--- START ---

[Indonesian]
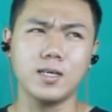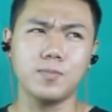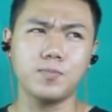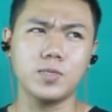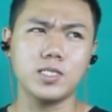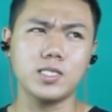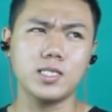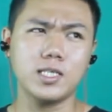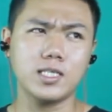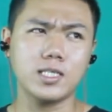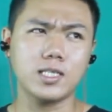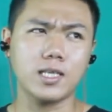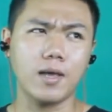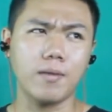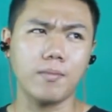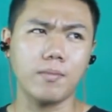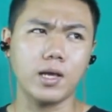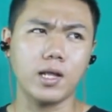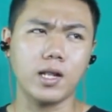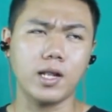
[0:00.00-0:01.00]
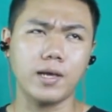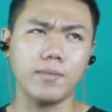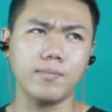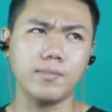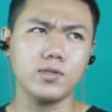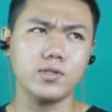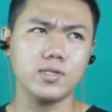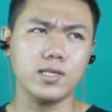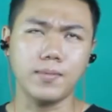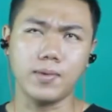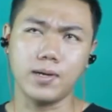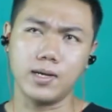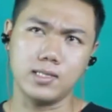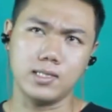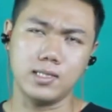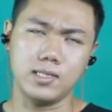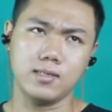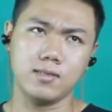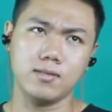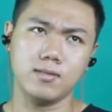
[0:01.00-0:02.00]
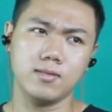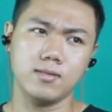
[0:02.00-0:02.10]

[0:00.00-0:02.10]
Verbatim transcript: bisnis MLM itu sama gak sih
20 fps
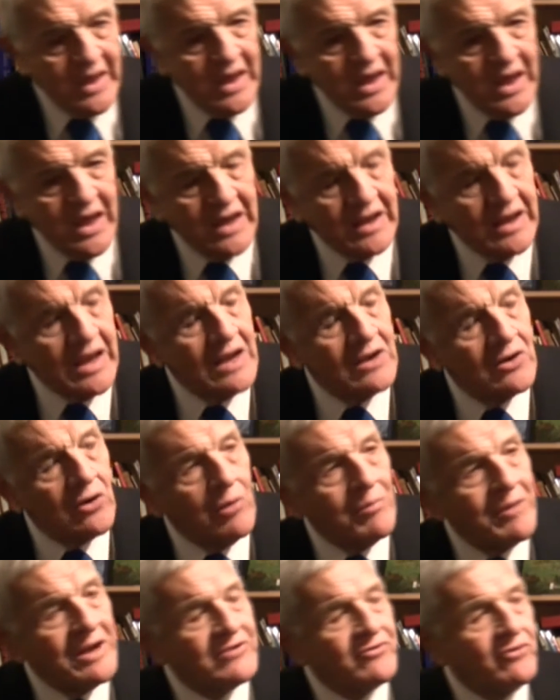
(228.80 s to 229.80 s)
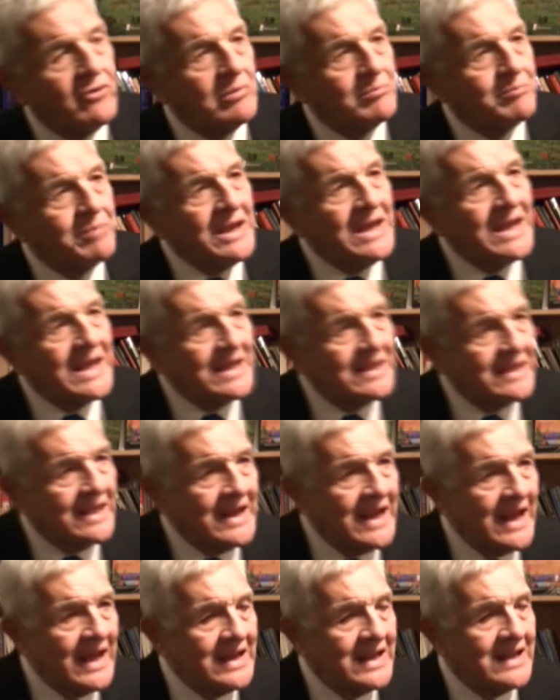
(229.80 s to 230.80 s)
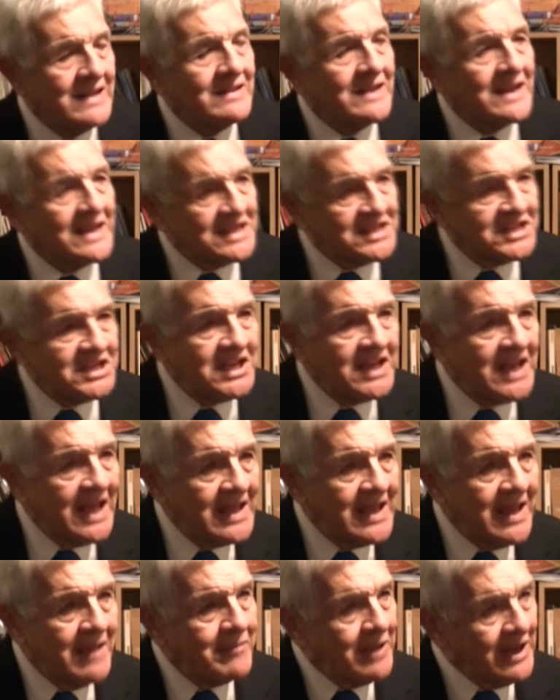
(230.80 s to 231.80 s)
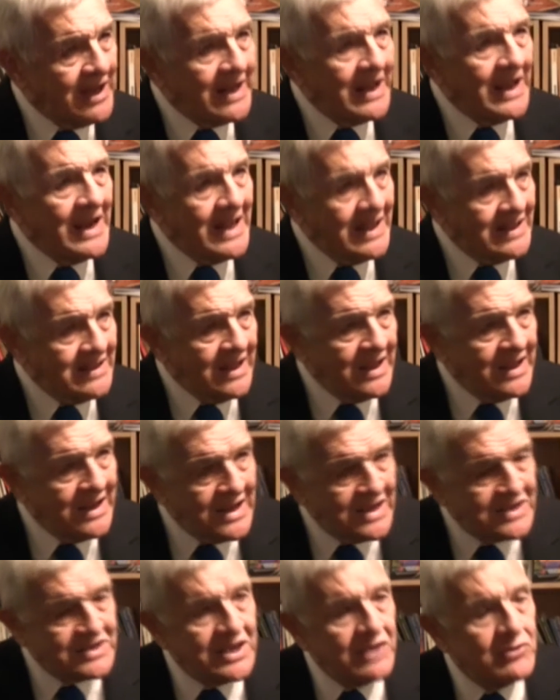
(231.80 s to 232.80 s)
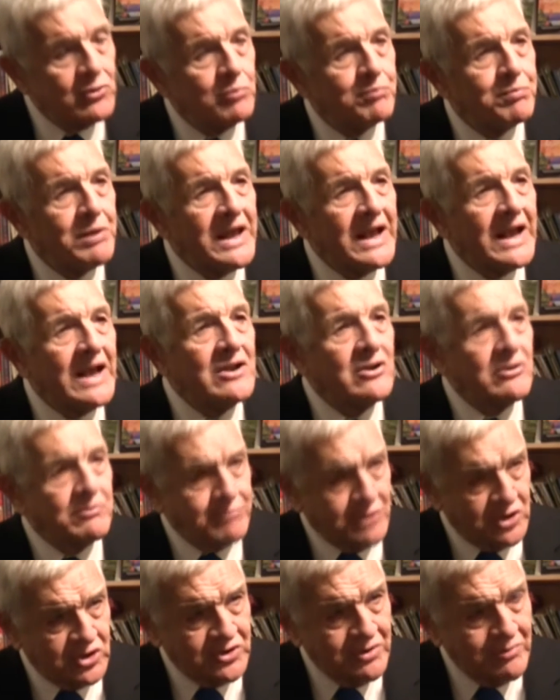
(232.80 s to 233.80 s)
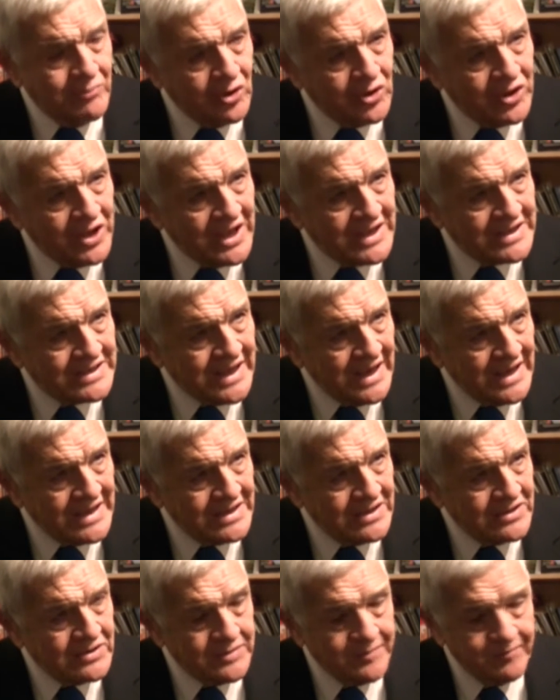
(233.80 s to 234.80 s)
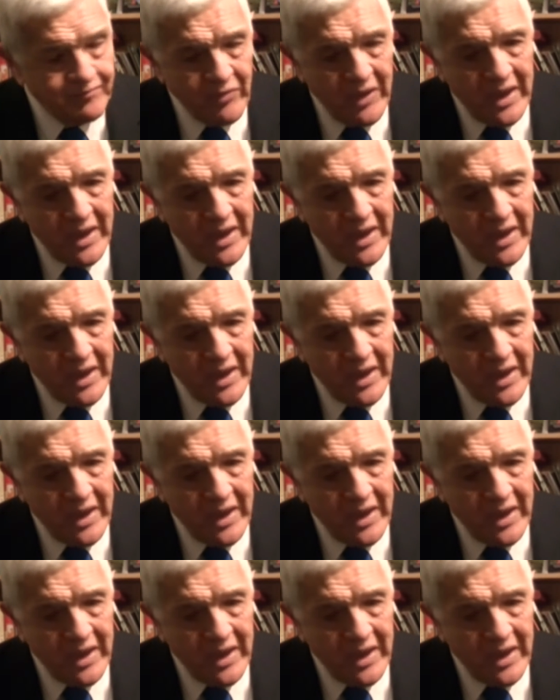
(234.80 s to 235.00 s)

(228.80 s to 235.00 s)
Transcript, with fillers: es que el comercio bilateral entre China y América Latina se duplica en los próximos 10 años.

--- END ---

Problem to work on:
Repeat the records word for word. Any picture in them should be left out.

Task answer:
[Indonesian]
[0:00.00-0:01.00]
[0:01.00-0:02.00]
[0:02.00-0:02.10]

[0:00.00-0:02.10]
Verbatim transcript: bisnis MLM itu sama gak sih
20 fps
(228.80 s to 229.80 s)
(229.80 s to 230.80 s)
(230.80 s to 231.80 s)
(231.80 s to 232.80 s)
(232.80 s to 233.80 s)
(233.80 s to 234.80 s)
(234.80 s to 235.00 s)

(228.80 s to 235.00 s)
Transcript, with fillers: es que el comercio bilateral entre China y América Latina se duplica en los próximos 10 años.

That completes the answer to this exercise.